Set down all of the records below exactly, please, omitting the images.

[[ Data extracts, beginning ]]

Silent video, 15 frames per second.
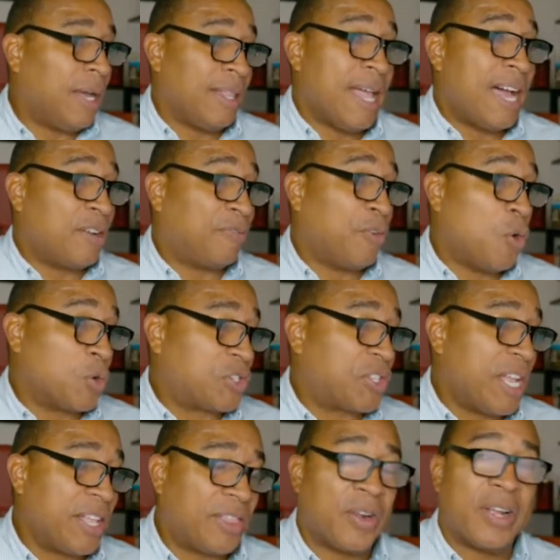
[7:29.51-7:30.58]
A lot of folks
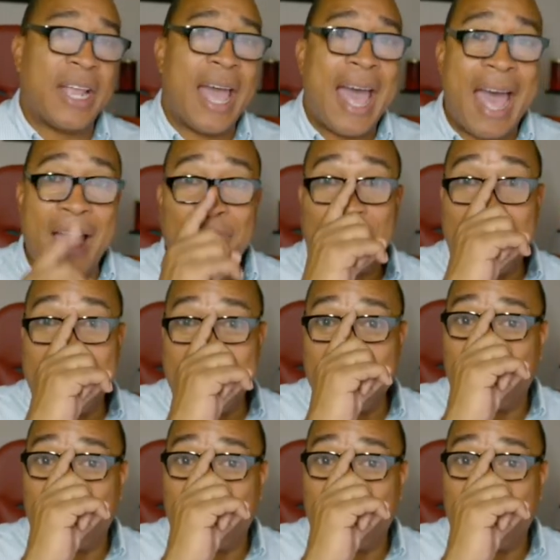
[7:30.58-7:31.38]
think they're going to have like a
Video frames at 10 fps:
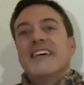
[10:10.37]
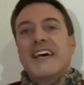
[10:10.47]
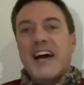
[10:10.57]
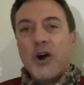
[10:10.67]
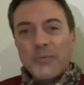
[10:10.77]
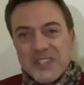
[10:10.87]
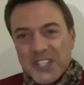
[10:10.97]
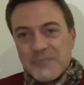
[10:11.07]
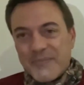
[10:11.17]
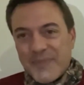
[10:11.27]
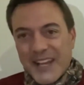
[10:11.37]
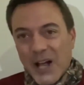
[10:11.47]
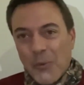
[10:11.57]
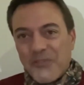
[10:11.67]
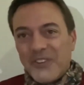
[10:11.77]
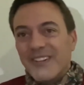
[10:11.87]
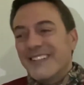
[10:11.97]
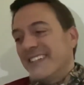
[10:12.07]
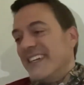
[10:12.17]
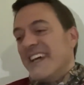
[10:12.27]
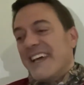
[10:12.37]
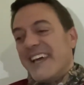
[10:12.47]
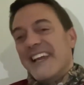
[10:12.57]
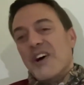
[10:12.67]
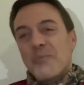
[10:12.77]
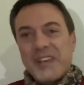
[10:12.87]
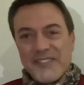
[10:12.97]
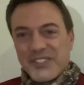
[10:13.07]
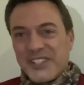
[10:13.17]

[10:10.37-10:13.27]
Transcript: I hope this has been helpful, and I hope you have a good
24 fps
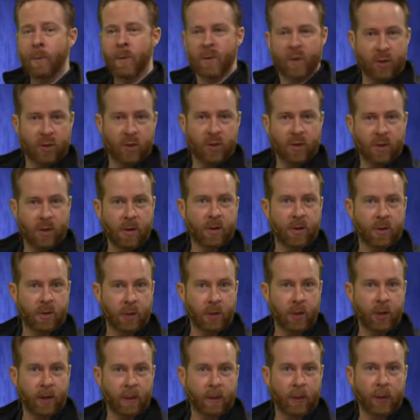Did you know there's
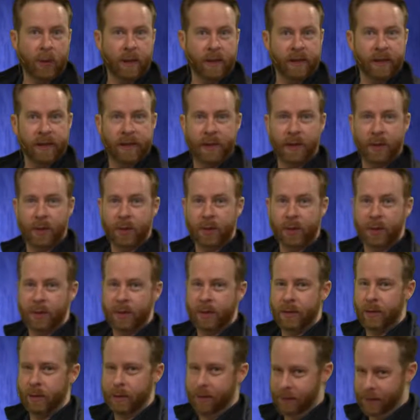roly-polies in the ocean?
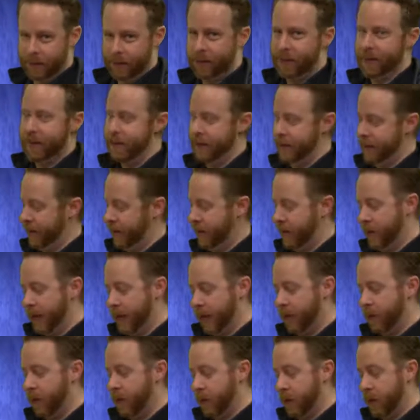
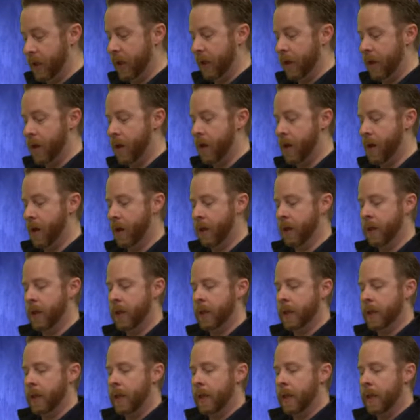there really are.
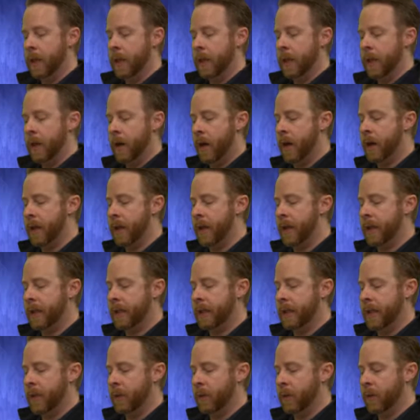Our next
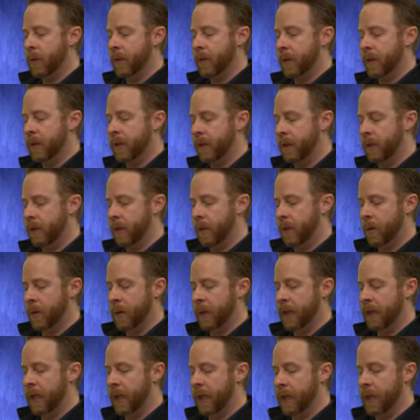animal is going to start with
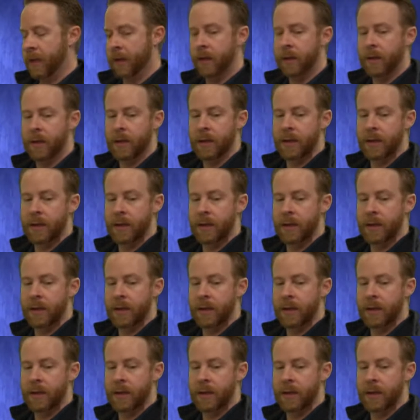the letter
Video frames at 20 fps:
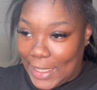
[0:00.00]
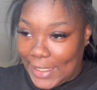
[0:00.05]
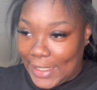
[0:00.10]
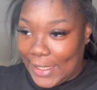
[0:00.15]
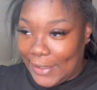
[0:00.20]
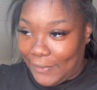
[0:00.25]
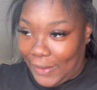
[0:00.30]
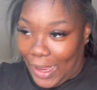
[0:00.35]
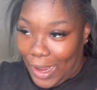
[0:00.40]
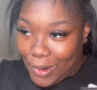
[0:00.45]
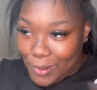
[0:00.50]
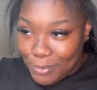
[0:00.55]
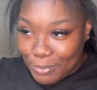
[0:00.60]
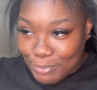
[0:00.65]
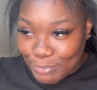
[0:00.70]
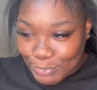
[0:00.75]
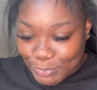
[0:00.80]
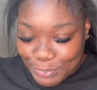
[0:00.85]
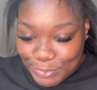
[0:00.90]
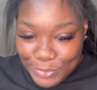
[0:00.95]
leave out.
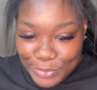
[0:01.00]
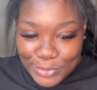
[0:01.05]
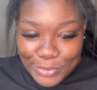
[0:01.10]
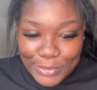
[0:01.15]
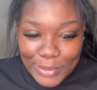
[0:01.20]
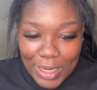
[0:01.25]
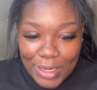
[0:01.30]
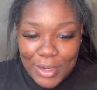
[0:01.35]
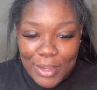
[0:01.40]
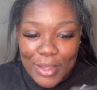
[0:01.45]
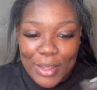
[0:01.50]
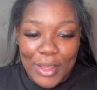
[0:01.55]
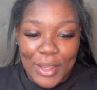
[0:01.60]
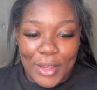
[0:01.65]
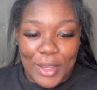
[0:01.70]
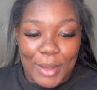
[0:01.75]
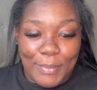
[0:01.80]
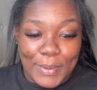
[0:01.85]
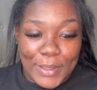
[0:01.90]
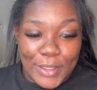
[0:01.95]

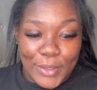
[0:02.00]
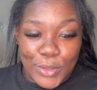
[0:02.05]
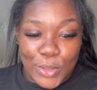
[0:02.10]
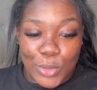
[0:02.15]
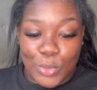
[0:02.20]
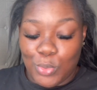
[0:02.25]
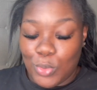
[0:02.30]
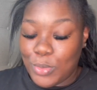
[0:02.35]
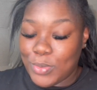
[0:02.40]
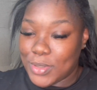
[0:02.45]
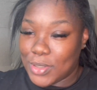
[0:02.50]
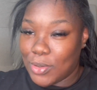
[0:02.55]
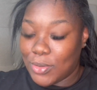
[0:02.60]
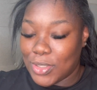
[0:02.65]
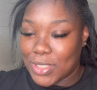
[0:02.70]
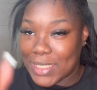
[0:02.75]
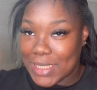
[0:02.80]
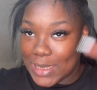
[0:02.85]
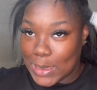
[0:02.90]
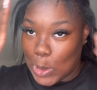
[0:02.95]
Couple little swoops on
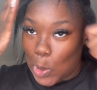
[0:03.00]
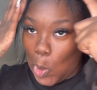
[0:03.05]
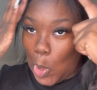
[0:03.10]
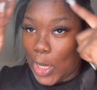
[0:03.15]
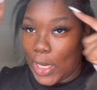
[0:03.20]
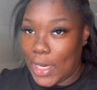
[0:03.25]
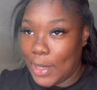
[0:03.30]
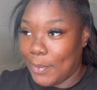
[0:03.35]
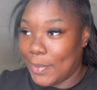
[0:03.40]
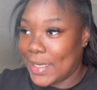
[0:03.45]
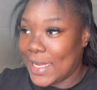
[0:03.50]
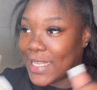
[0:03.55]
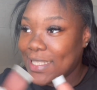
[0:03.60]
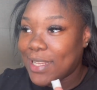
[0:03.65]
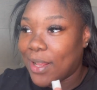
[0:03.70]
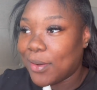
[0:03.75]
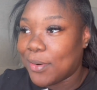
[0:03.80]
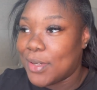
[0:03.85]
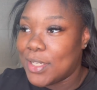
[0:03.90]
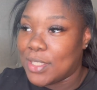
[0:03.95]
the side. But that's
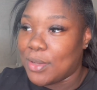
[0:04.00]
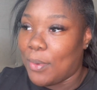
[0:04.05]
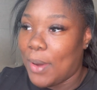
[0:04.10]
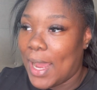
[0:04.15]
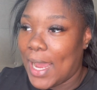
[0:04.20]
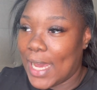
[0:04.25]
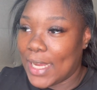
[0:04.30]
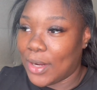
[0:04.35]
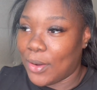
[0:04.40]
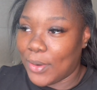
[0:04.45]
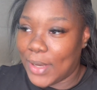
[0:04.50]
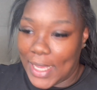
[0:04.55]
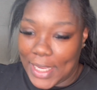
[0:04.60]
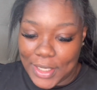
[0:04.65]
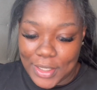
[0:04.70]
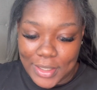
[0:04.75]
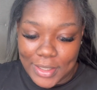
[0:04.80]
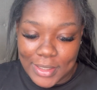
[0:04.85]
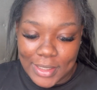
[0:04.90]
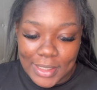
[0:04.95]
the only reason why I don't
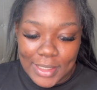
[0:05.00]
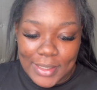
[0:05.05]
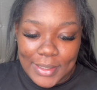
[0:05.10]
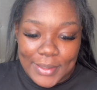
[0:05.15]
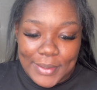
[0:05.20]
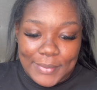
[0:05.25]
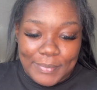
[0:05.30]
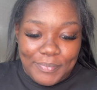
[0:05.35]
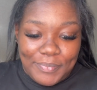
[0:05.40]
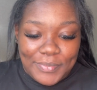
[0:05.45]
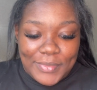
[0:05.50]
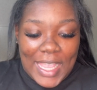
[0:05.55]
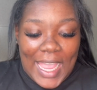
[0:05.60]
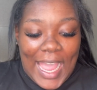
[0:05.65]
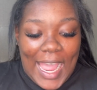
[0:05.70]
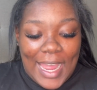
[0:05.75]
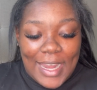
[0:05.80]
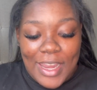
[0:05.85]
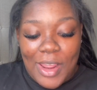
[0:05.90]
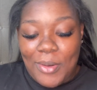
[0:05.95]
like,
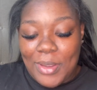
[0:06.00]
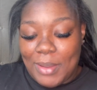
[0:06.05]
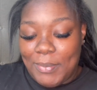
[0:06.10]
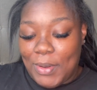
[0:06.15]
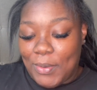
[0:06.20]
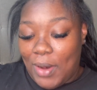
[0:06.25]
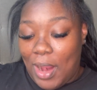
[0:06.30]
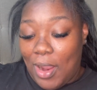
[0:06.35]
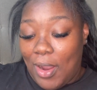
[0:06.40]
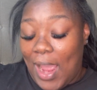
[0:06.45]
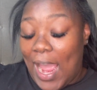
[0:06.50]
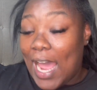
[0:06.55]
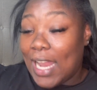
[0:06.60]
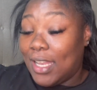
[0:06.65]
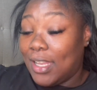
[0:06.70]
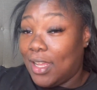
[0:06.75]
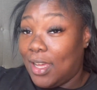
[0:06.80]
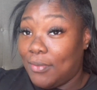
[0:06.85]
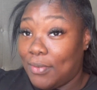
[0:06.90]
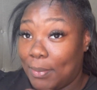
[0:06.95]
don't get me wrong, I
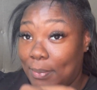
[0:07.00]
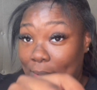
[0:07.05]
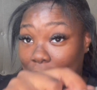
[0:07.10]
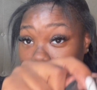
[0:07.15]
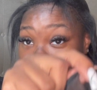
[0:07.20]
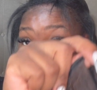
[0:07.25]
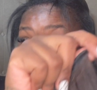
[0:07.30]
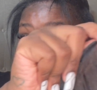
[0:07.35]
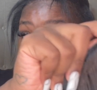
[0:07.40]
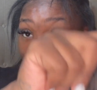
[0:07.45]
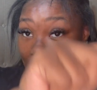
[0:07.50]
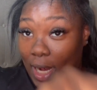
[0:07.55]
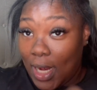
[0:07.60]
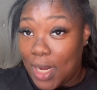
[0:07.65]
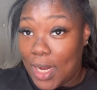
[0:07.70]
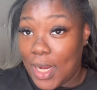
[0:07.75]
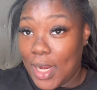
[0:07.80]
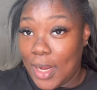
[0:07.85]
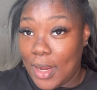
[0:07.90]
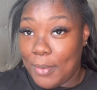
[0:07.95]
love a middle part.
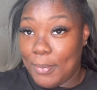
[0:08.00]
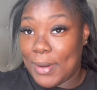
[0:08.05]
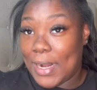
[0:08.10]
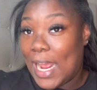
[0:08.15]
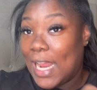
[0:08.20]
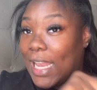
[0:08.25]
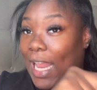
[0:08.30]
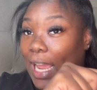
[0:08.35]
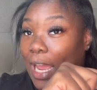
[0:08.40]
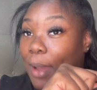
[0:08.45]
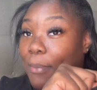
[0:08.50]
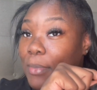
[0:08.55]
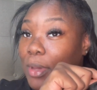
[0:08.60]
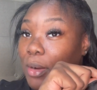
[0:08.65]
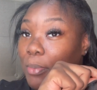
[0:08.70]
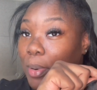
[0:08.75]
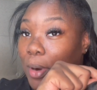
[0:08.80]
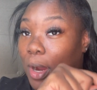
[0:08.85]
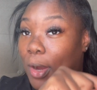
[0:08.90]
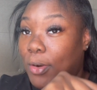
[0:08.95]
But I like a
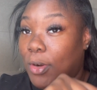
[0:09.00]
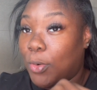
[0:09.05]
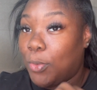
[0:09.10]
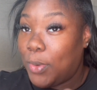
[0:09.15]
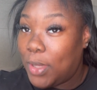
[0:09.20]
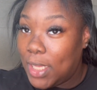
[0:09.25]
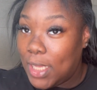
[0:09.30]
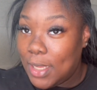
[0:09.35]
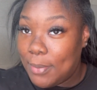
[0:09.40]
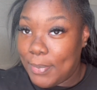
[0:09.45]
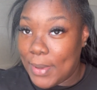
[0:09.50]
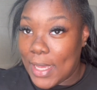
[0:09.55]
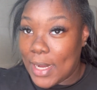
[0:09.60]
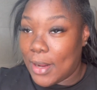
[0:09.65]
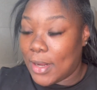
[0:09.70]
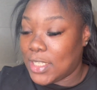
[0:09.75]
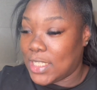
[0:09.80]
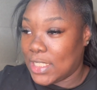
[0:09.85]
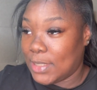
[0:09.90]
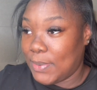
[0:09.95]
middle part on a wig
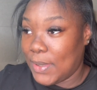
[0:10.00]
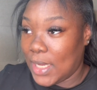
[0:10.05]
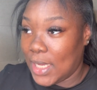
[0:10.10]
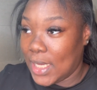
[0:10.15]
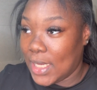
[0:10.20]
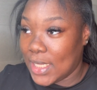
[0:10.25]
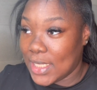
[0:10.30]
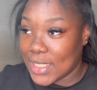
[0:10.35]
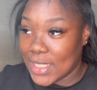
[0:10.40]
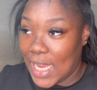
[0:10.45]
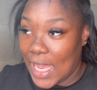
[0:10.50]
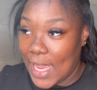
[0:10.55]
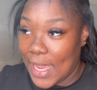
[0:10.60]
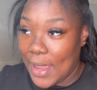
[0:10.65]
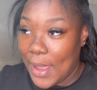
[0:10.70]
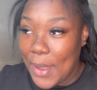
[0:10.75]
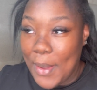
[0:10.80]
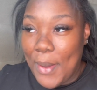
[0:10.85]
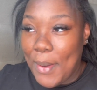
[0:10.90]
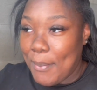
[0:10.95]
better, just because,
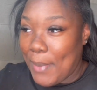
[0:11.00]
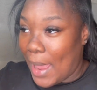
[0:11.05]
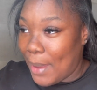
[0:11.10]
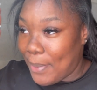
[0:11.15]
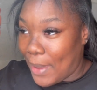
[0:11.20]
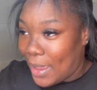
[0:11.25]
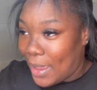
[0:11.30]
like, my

[[ Data extracts, end ]]

_Your solution_
Silent video, 15 frames per second.
[7:29.51-7:30.58]
A lot of folks
[7:30.58-7:31.38]
think they're going to have like a
Video frames at 10 fps:
[10:10.37]
[10:10.47]
[10:10.57]
[10:10.67]
[10:10.77]
[10:10.87]
[10:10.97]
[10:11.07]
[10:11.17]
[10:11.27]
[10:11.37]
[10:11.47]
[10:11.57]
[10:11.67]
[10:11.77]
[10:11.87]
[10:11.97]
[10:12.07]
[10:12.17]
[10:12.27]
[10:12.37]
[10:12.47]
[10:12.57]
[10:12.67]
[10:12.77]
[10:12.87]
[10:12.97]
[10:13.07]
[10:13.17]

[10:10.37-10:13.27]
Transcript: I hope this has been helpful, and I hope you have a good
24 fps
Did you know there's
roly-polies in the ocean?
there really are.
Our next
animal is going to start with
the letter
Video frames at 20 fps:
[0:00.00]
[0:00.05]
[0:00.10]
[0:00.15]
[0:00.20]
[0:00.25]
[0:00.30]
[0:00.35]
[0:00.40]
[0:00.45]
[0:00.50]
[0:00.55]
[0:00.60]
[0:00.65]
[0:00.70]
[0:00.75]
[0:00.80]
[0:00.85]
[0:00.90]
[0:00.95]
leave out.
[0:01.00]
[0:01.05]
[0:01.10]
[0:01.15]
[0:01.20]
[0:01.25]
[0:01.30]
[0:01.35]
[0:01.40]
[0:01.45]
[0:01.50]
[0:01.55]
[0:01.60]
[0:01.65]
[0:01.70]
[0:01.75]
[0:01.80]
[0:01.85]
[0:01.90]
[0:01.95]

[0:02.00]
[0:02.05]
[0:02.10]
[0:02.15]
[0:02.20]
[0:02.25]
[0:02.30]
[0:02.35]
[0:02.40]
[0:02.45]
[0:02.50]
[0:02.55]
[0:02.60]
[0:02.65]
[0:02.70]
[0:02.75]
[0:02.80]
[0:02.85]
[0:02.90]
[0:02.95]
Couple little swoops on
[0:03.00]
[0:03.05]
[0:03.10]
[0:03.15]
[0:03.20]
[0:03.25]
[0:03.30]
[0:03.35]
[0:03.40]
[0:03.45]
[0:03.50]
[0:03.55]
[0:03.60]
[0:03.65]
[0:03.70]
[0:03.75]
[0:03.80]
[0:03.85]
[0:03.90]
[0:03.95]
the side. But that's
[0:04.00]
[0:04.05]
[0:04.10]
[0:04.15]
[0:04.20]
[0:04.25]
[0:04.30]
[0:04.35]
[0:04.40]
[0:04.45]
[0:04.50]
[0:04.55]
[0:04.60]
[0:04.65]
[0:04.70]
[0:04.75]
[0:04.80]
[0:04.85]
[0:04.90]
[0:04.95]
the only reason why I don't
[0:05.00]
[0:05.05]
[0:05.10]
[0:05.15]
[0:05.20]
[0:05.25]
[0:05.30]
[0:05.35]
[0:05.40]
[0:05.45]
[0:05.50]
[0:05.55]
[0:05.60]
[0:05.65]
[0:05.70]
[0:05.75]
[0:05.80]
[0:05.85]
[0:05.90]
[0:05.95]
like,
[0:06.00]
[0:06.05]
[0:06.10]
[0:06.15]
[0:06.20]
[0:06.25]
[0:06.30]
[0:06.35]
[0:06.40]
[0:06.45]
[0:06.50]
[0:06.55]
[0:06.60]
[0:06.65]
[0:06.70]
[0:06.75]
[0:06.80]
[0:06.85]
[0:06.90]
[0:06.95]
don't get me wrong, I
[0:07.00]
[0:07.05]
[0:07.10]
[0:07.15]
[0:07.20]
[0:07.25]
[0:07.30]
[0:07.35]
[0:07.40]
[0:07.45]
[0:07.50]
[0:07.55]
[0:07.60]
[0:07.65]
[0:07.70]
[0:07.75]
[0:07.80]
[0:07.85]
[0:07.90]
[0:07.95]
love a middle part.
[0:08.00]
[0:08.05]
[0:08.10]
[0:08.15]
[0:08.20]
[0:08.25]
[0:08.30]
[0:08.35]
[0:08.40]
[0:08.45]
[0:08.50]
[0:08.55]
[0:08.60]
[0:08.65]
[0:08.70]
[0:08.75]
[0:08.80]
[0:08.85]
[0:08.90]
[0:08.95]
But I like a
[0:09.00]
[0:09.05]
[0:09.10]
[0:09.15]
[0:09.20]
[0:09.25]
[0:09.30]
[0:09.35]
[0:09.40]
[0:09.45]
[0:09.50]
[0:09.55]
[0:09.60]
[0:09.65]
[0:09.70]
[0:09.75]
[0:09.80]
[0:09.85]
[0:09.90]
[0:09.95]
middle part on a wig
[0:10.00]
[0:10.05]
[0:10.10]
[0:10.15]
[0:10.20]
[0:10.25]
[0:10.30]
[0:10.35]
[0:10.40]
[0:10.45]
[0:10.50]
[0:10.55]
[0:10.60]
[0:10.65]
[0:10.70]
[0:10.75]
[0:10.80]
[0:10.85]
[0:10.90]
[0:10.95]
better, just because,
[0:11.00]
[0:11.05]
[0:11.10]
[0:11.15]
[0:11.20]
[0:11.25]
[0:11.30]
like, my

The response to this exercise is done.